3. Por falar em António Costa: a prazo, a narrativa actual do PS – sobre dívida, rigor orçamental, crescimento, investimento público – é um perigo: induz o erro e tem falhado em toda a parte.
Continuam, no Rato, a olhar para o passado, ficcionando-o; às segundas, quartas e sextas ressuscitam o PEC IV; às terças e quintas esquecem-se de si mesmos – do que fizeram, disseram e decidiram – na primavera de 2011. É ainda mais inacreditável que desresponsabilizante que se tenham “oficializado” estas duas ou três falsidades: o Memorando não foi negociado pelo Governo Sócrates; não houve uma sequência de anos de défice externo, excesso de procura, excesso de endividamento que coincidiram com um dos mais baixos crescimentos da área do euro; nada disso foi feito em nome de um Estado assumido como agente impulsionador (que não impulsionou coisíssima nenhuma: quantas vezes já escrevi isto?)
4. Há gente que morre na praia.

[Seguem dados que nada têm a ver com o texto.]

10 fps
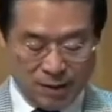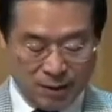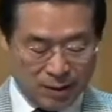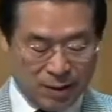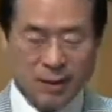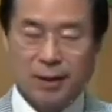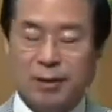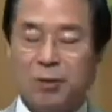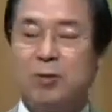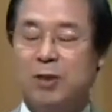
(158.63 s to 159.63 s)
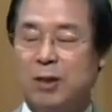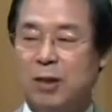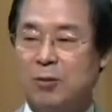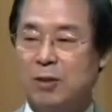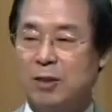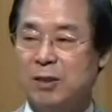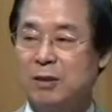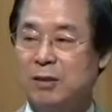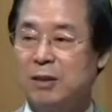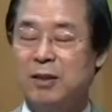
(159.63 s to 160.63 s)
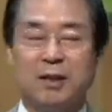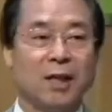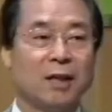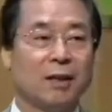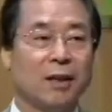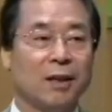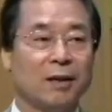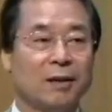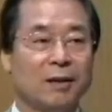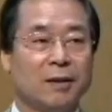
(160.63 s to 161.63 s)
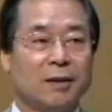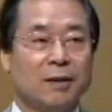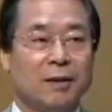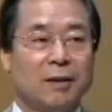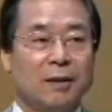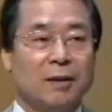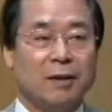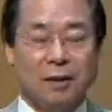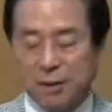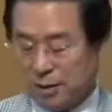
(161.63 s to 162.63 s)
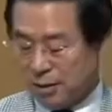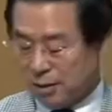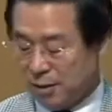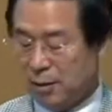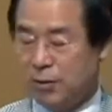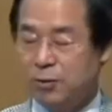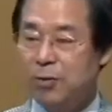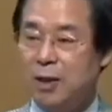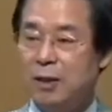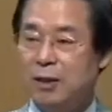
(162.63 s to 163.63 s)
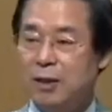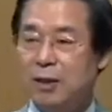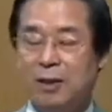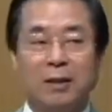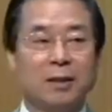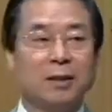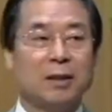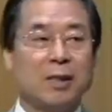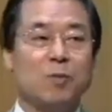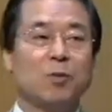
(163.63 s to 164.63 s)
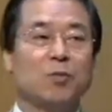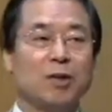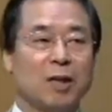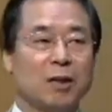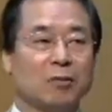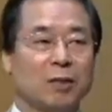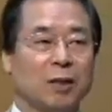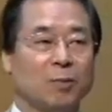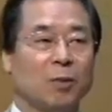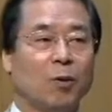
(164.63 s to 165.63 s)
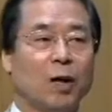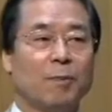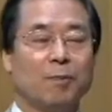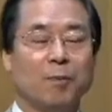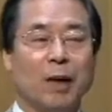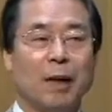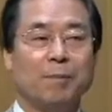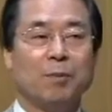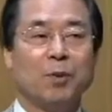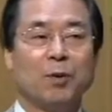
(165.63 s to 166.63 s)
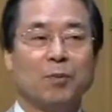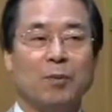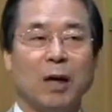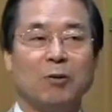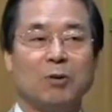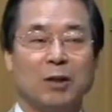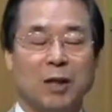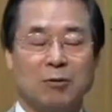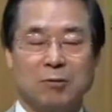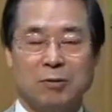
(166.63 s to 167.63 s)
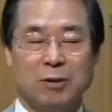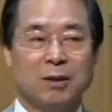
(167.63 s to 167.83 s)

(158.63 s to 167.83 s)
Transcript: 이렇게 통치를 하고 있었던 시대인데 어 유다 때이 3군 연합군이 모압, 암몬, 마온 연합군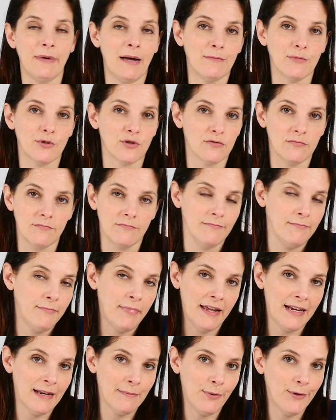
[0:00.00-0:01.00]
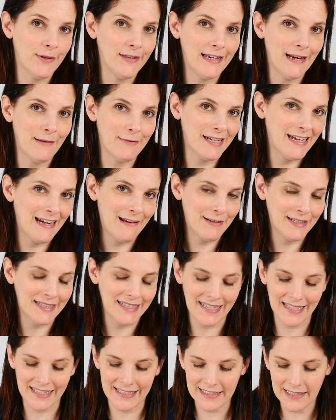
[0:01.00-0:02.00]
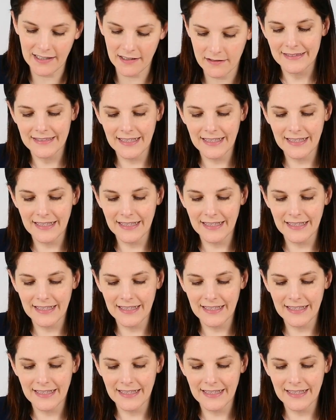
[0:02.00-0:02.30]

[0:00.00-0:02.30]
Vamos, para poder abrir la bandejita.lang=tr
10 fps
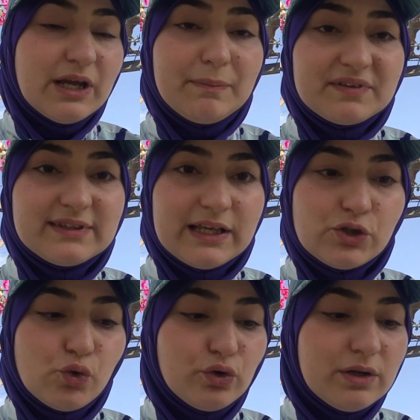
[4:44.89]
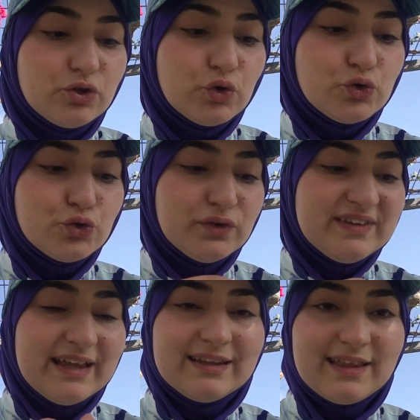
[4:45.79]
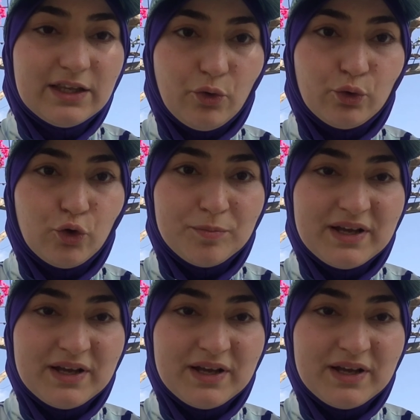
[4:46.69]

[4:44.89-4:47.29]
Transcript: yaptıktan sonra çocuğun teninde oluyor.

Nadou contra ventos e marés, não foi ao fundo, não se atemorizou, não fugiu do mar em fúria nem se deixou tentar por rota mais amena. Nenhum gigante Adamastor a fez retroceder, nunca desistiu da navegação. E depois morre na praia.

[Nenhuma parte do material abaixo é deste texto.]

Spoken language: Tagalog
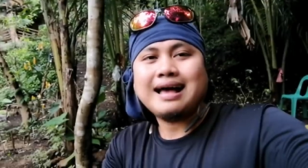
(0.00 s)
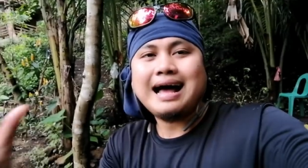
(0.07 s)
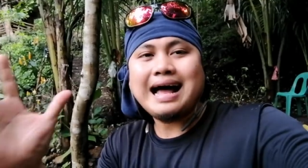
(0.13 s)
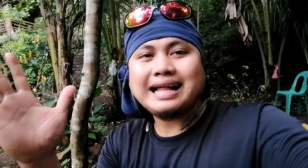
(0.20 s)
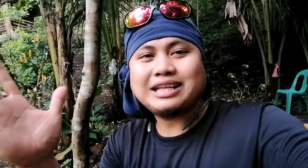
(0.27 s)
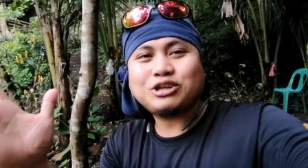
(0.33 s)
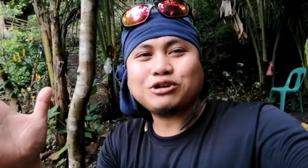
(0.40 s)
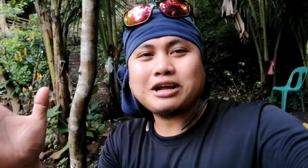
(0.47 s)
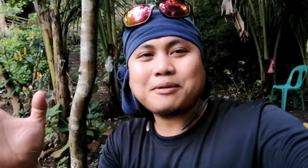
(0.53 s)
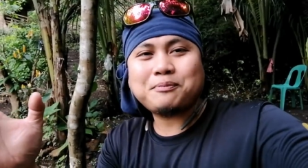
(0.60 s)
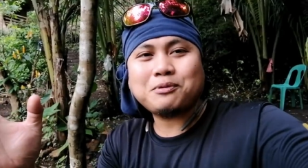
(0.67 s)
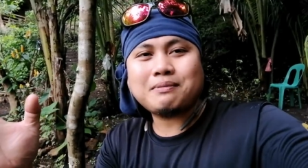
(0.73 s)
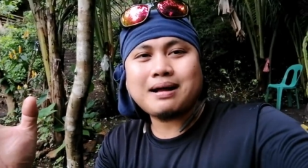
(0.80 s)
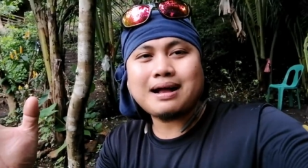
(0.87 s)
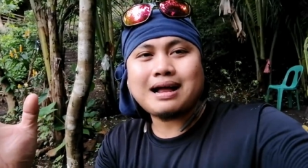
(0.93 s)
At yun nga
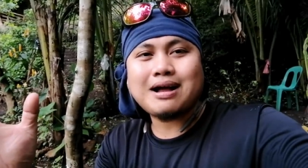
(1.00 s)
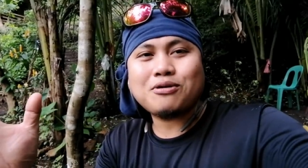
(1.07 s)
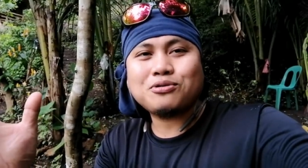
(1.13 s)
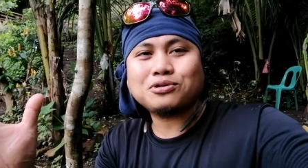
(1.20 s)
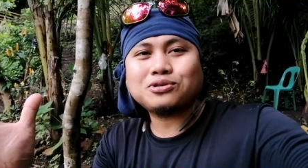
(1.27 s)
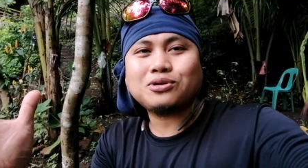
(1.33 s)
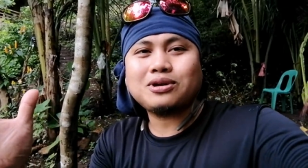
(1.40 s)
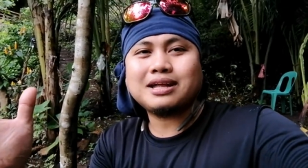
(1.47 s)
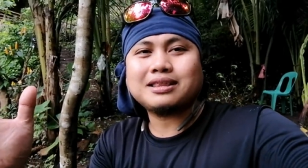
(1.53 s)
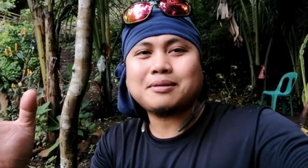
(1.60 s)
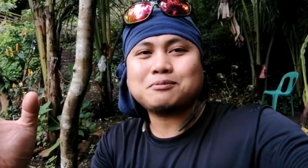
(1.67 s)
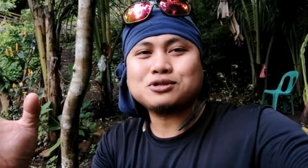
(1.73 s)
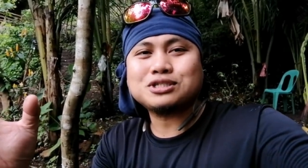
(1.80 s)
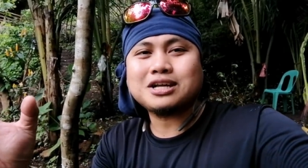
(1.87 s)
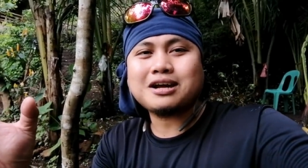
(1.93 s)
po mga kautol at
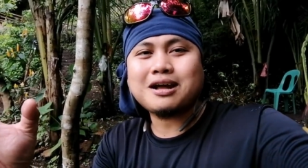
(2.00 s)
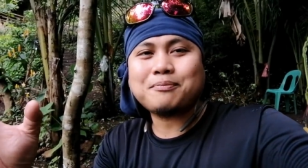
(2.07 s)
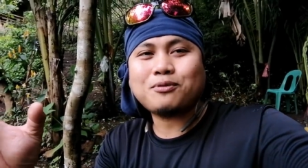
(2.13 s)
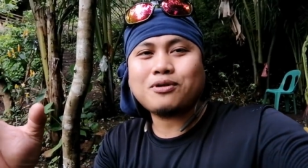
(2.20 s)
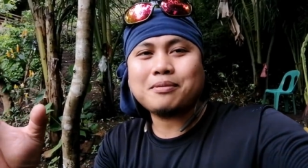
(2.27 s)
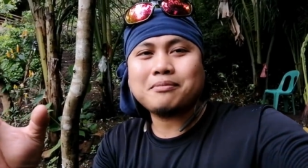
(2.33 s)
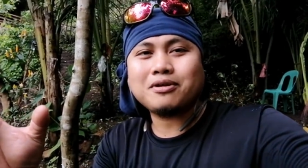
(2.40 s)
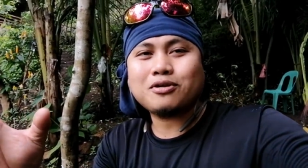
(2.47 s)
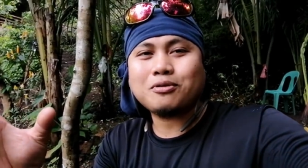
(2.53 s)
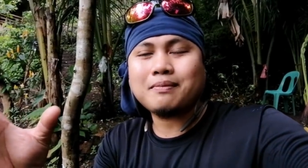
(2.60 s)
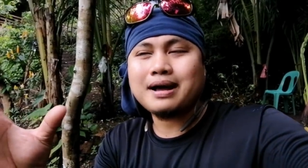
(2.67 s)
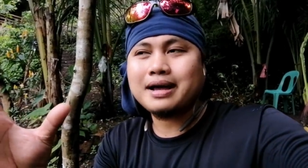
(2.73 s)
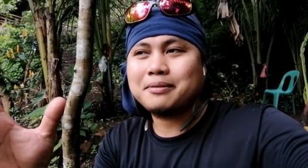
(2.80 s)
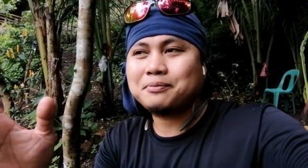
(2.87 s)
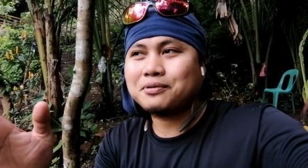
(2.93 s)
tapos na nga po kami
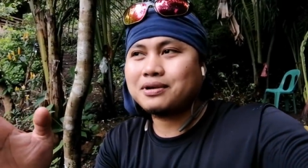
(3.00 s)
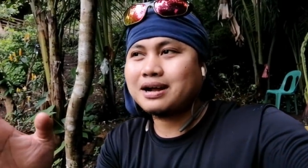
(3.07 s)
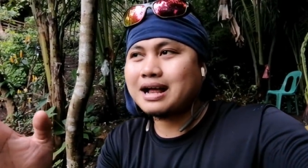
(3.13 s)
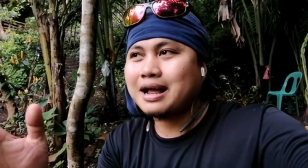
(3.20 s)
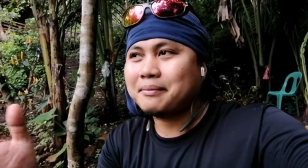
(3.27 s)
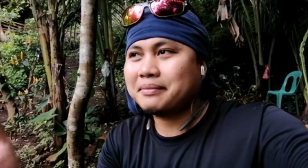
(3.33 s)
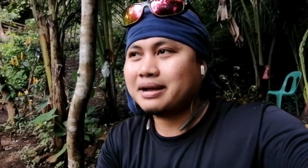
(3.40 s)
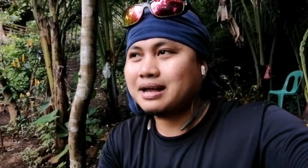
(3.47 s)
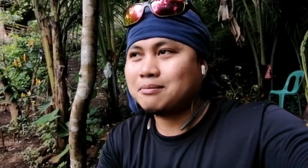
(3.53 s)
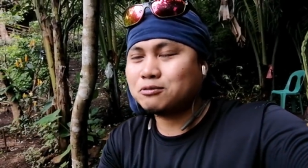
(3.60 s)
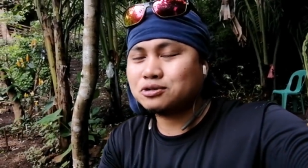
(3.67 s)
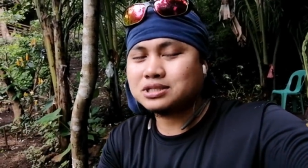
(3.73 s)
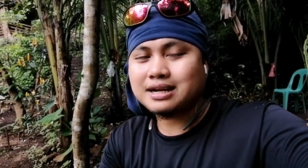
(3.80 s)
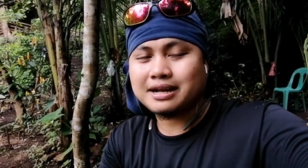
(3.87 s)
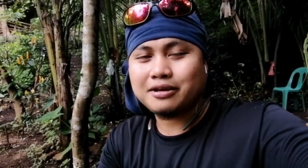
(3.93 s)
kumain po ng aming
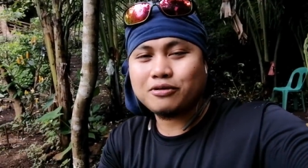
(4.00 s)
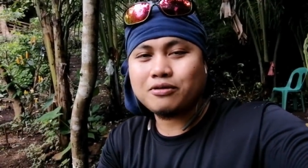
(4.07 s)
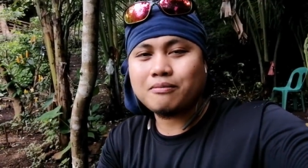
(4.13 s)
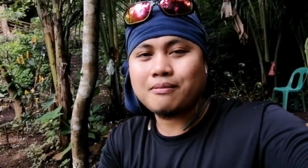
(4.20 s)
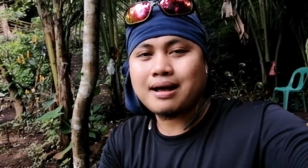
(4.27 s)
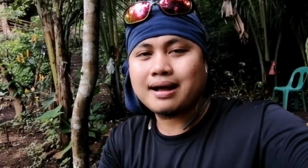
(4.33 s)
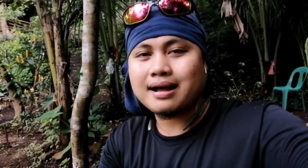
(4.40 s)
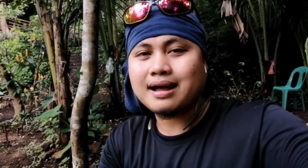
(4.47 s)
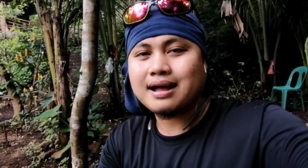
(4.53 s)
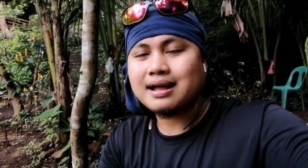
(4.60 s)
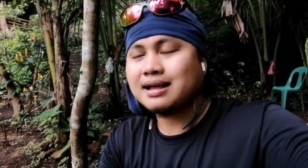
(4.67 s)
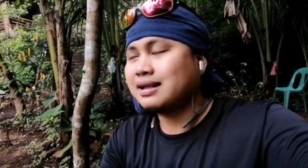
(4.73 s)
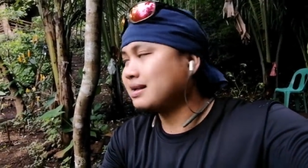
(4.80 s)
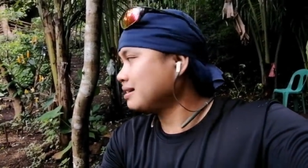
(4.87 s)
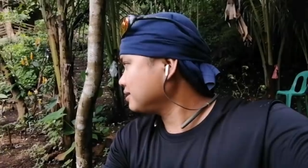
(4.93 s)
almusal ngayong umaga.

Olhando politicamente para o governo, por vezes penso o mesmo: irão morrer assim?
Ocorreu-me isto por me surgir como evidente desde o início desta governação que Passos tinha estofo para “aguentar.” (Há dias um político insuspeitíssimo da menor simpatia pela personagem dizia-me que “o primeiro ministro era excelente na adversidade”.) Se o tempo foi passando, a adversidade não. Nunca baixou a guarda: dos duríssimos anos da troika à crise aberta pela demissão de Portas, dos diversos casos de corrupção ao caso BES, passando por uma Europa que não cresce economicamente, pelo comportamento inclassificável de alguns altos funcionários da administração publica, e até pela Legionella, para só citar estes exemplos, foi uma sucessão de voltas e reviravoltas, como se a viagem governativa fosse de carrossel.

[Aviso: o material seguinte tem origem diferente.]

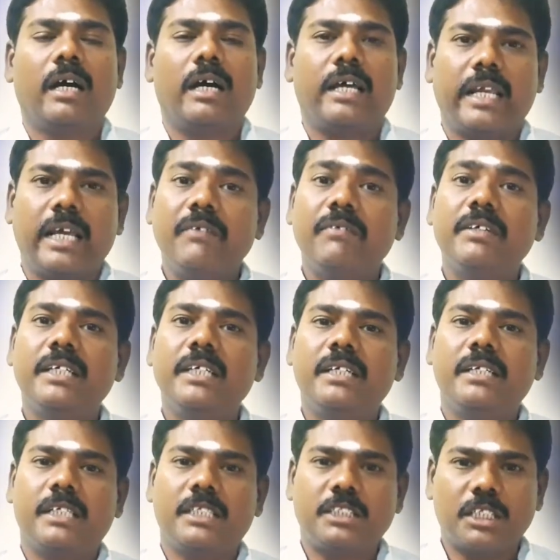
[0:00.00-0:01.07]
ரேவதி
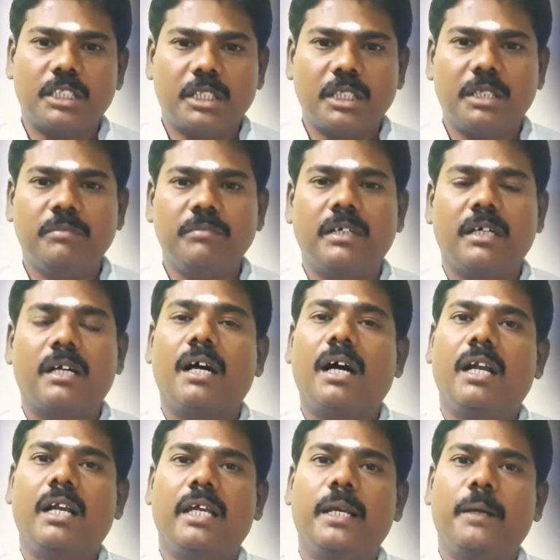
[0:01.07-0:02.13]
நட்சத்திரம்
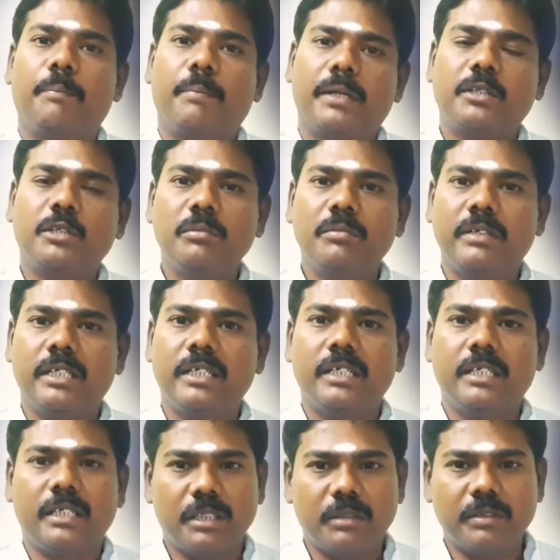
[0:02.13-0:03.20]
காலை பத்து மணி
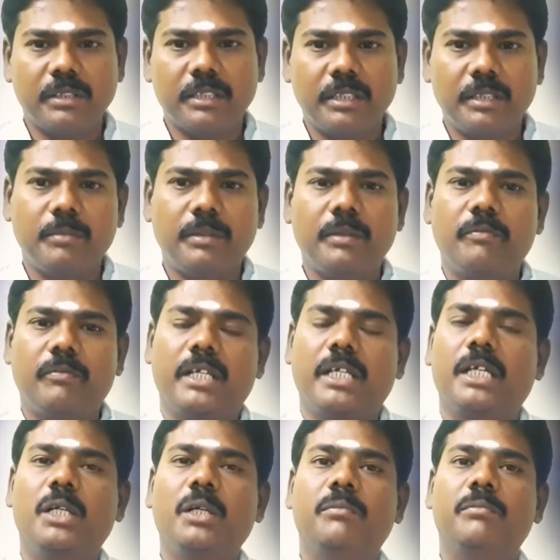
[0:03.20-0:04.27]
இருபது நிமிடம்
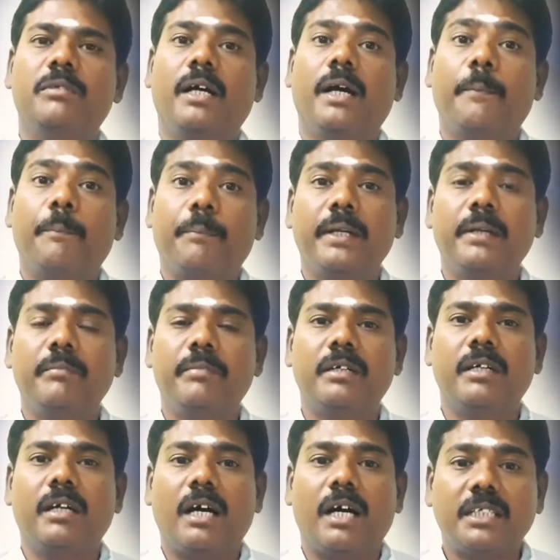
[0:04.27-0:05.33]
வரையிலும் பின்பு
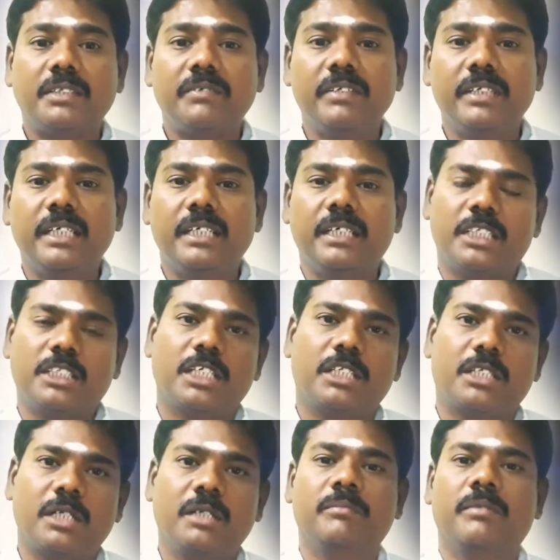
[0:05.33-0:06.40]
அஸ்வினி
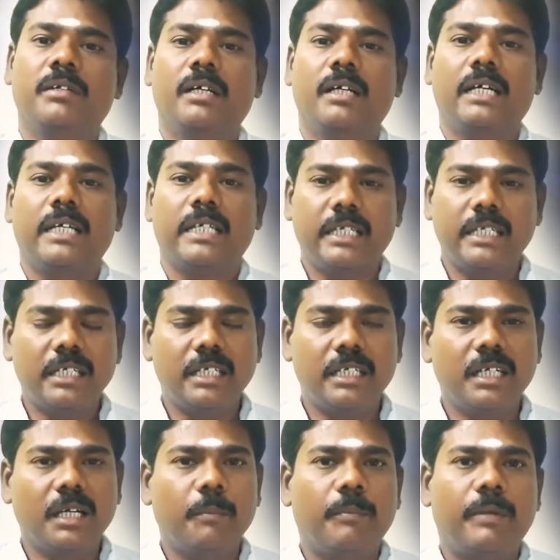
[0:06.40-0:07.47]
நட்சத்திரம் இன்று
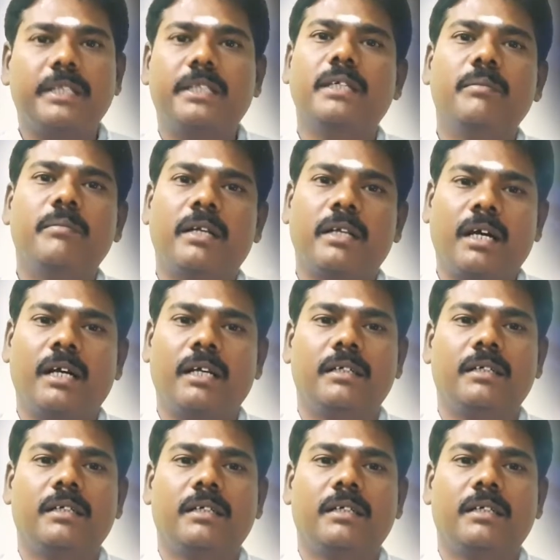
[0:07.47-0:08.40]
மத்தியம நாள்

Sucede que sendo óptimo “ser bom na adversidade”, não chega. E a partir de certo momento, nem interessa. Há que virar uma página e começar outro capitulo: independentemente das condições do país ainda afligirem o Governo; independentemente de ser preciso ter cuidado com as contas e com o resto; independentemente dos amanhãs que teimam em não se anunciar radiosos; independentemente de tudo, é preciso articular as exigências orçamentais ditadas pela nossa modesta realidade, com outra coisa. Outro discurso, uma história diferente, algum futuro. Uma espécie de outro lado. Tivemos a cara, falta a coroa.
Outro lado? Sim. Outro lado é – por exemplo – sabermos como prosperar, com justiça, como sociedade democrática, aberta e concorrencial , num mundo globalizado. Parece pomposo e grave, não é. No fundo é simplesmente responder aquela pergunta (em versão apesar de tudo um pouco mais actualizada…) que Oliveira Martins fazia, nos idos de 1892: “Parece -me chegado o momento em que no decurso de dois séculos e meio a nação portuguesa se encontra perante uma interrogação vital. Há ou não há recursos bastantes, intelectuais, morais, sobretudo económicos, para subsistir como povo autónomo dentro das fronteiras portuguesas?”
Se o actual Governo disser o que se propõe fazer para que colectivamente possamos responder a esta essencial questão, está encontrado “o” outro discurso. E de caminho, a política.